Implantation of a single-piece, hydrophilic, acrylic, minus-power foldable posterior chamber intraocular lens in a rabbit model: clinicopathologic study of posterior capsule opacification
- PMID: 12954315
- DOI: 10.1016/s0886-3350(03)00215-3
Implantation of a single-piece, hydrophilic, acrylic, minus-power foldable posterior chamber intraocular lens in a rabbit model: clinicopathologic study of posterior capsule opacification
Abstract
Purpose: To compare the extent of posterior capsule opacification (PCO) after implantation of a standard-power biconvex Centerflex intraocular lens (IOL) and a newly introduced biconcave high-minus-power Centerflex design in rabbit eyes.
Setting: The Center for Research on Ocular Therapeutics and Biodevices, Storm Eye Institute, Medical University of South Carolina, Charleston, South Carolina, and the David J. Apple, MD, Laboratories for Ophthalmic Devices Research, John A. Moran Eye Center, University of Utah School of Medicine, Salt Lake City, Utah, USA.
Methods: Twelve rabbits had phacoemulsification and implantation of 2 foldable single-piece hydrophilic acrylic Centerflex posterior chamber IOLs. The right eyes received a standard-power (+21.00 diopters [D]) biconvex-optic lens and the left eyes, a minus-power (-7.00 D) biconcave-optic IOL. Formation of PCO was evaluated 3 weeks after surgery using the Miyake-Apple posterior photography technique. Histological sections from each globe were prepared to analyze capsular bag status and assess postsurgical intracapsular lens epithelial cell (LEC) proliferation, especially ingrowth of LECs across the visual axis. The data were analyzed using the Kruskal-Wallis 1-way analysis of variance for nonparametric measurements and the Mann-Whitney rank sum test.
Results: There was no significant difference in Soemmering's ring formation between the 2 IOL models. The biconcave minus-power IOL showed significantly lower central and peripheral PCO scores than the biconvex standard-power lens (P<.05). Pathological evaluations revealed that the effective site of blockage of LECs was at the truncated optic edge of both lenses, even in the presence of retained and/or regenerative cortical material.

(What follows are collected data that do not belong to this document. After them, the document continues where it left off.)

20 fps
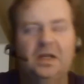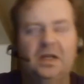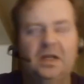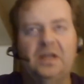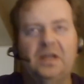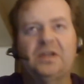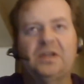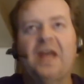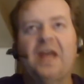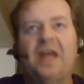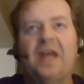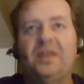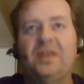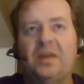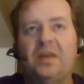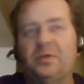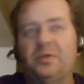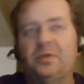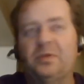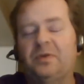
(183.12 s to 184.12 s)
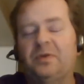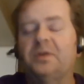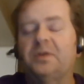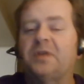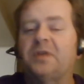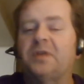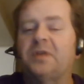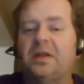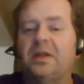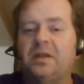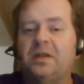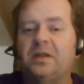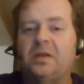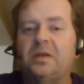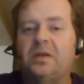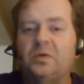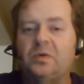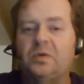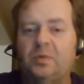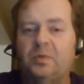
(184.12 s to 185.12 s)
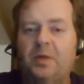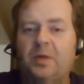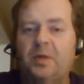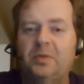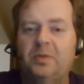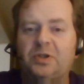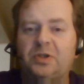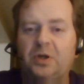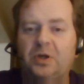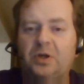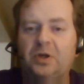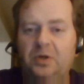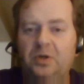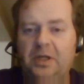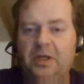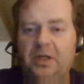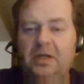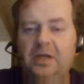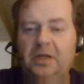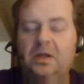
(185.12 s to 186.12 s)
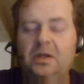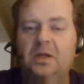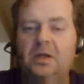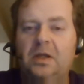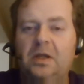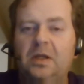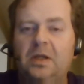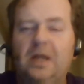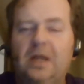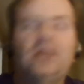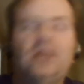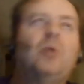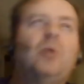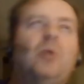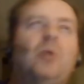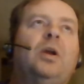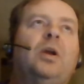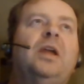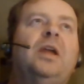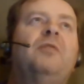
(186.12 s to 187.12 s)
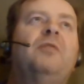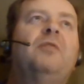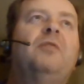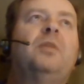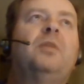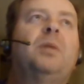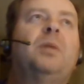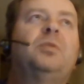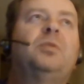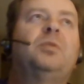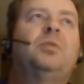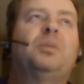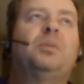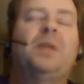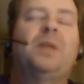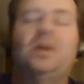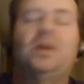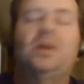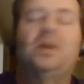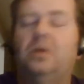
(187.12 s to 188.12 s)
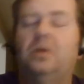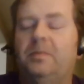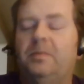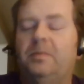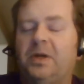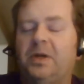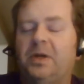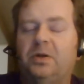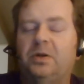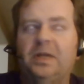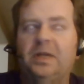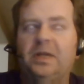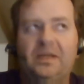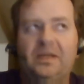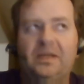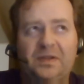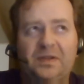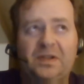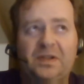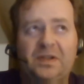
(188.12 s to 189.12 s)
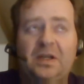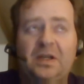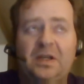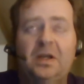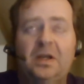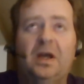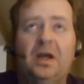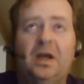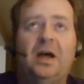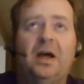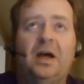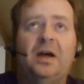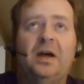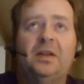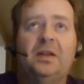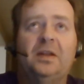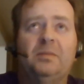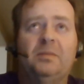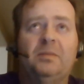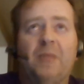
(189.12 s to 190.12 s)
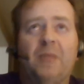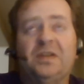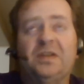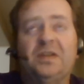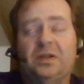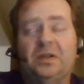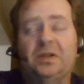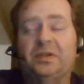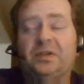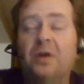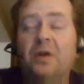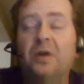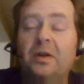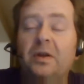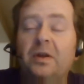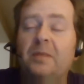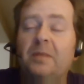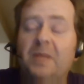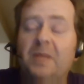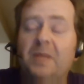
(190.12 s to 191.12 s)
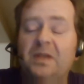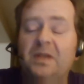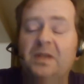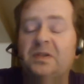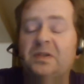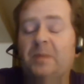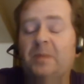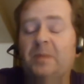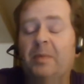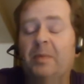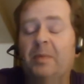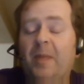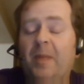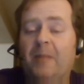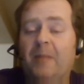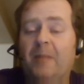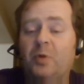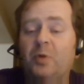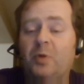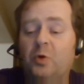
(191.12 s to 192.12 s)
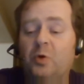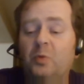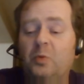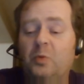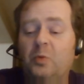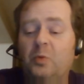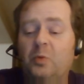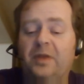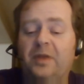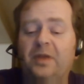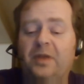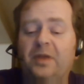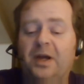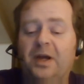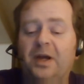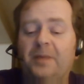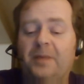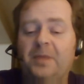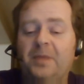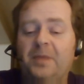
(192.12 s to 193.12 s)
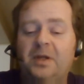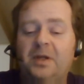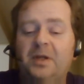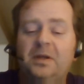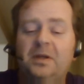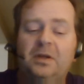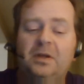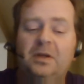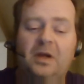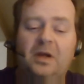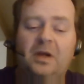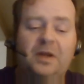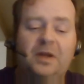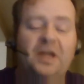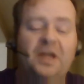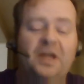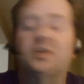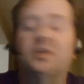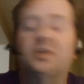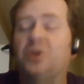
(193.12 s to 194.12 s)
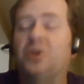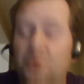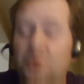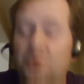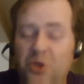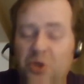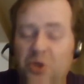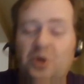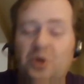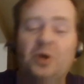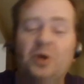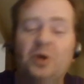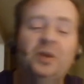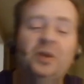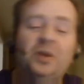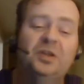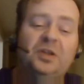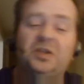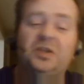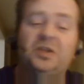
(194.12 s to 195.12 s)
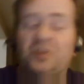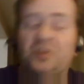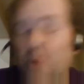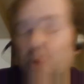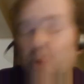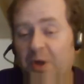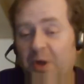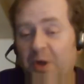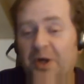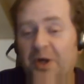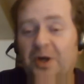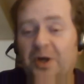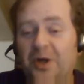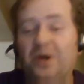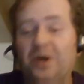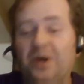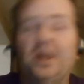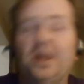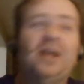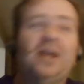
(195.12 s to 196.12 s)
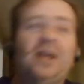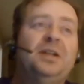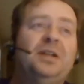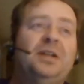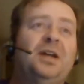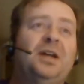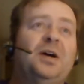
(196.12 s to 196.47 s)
is. I think that was first. I think those were published early and they were a hit for the publisher Pinnacle, and Pinnacle gave us basically started the men's paperback boom with the Executioner and the Destroyer and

Conclusions: This study confirms the efficacy of a truncated IOL optic in helping reduce the incidence of PCO. Both IOL designs have optic geometries that create clear-cut barrier effects. However, the biconcave minus-power IOL, which has a thicker, square, truncated optic edge with a ridge that encircles the periphery of the optic for 360 degrees, appears to have an enhanced barrier effect, especially at the optic-haptic junction. This further minimizes the ingrowth of migrating LECs toward the visual axis.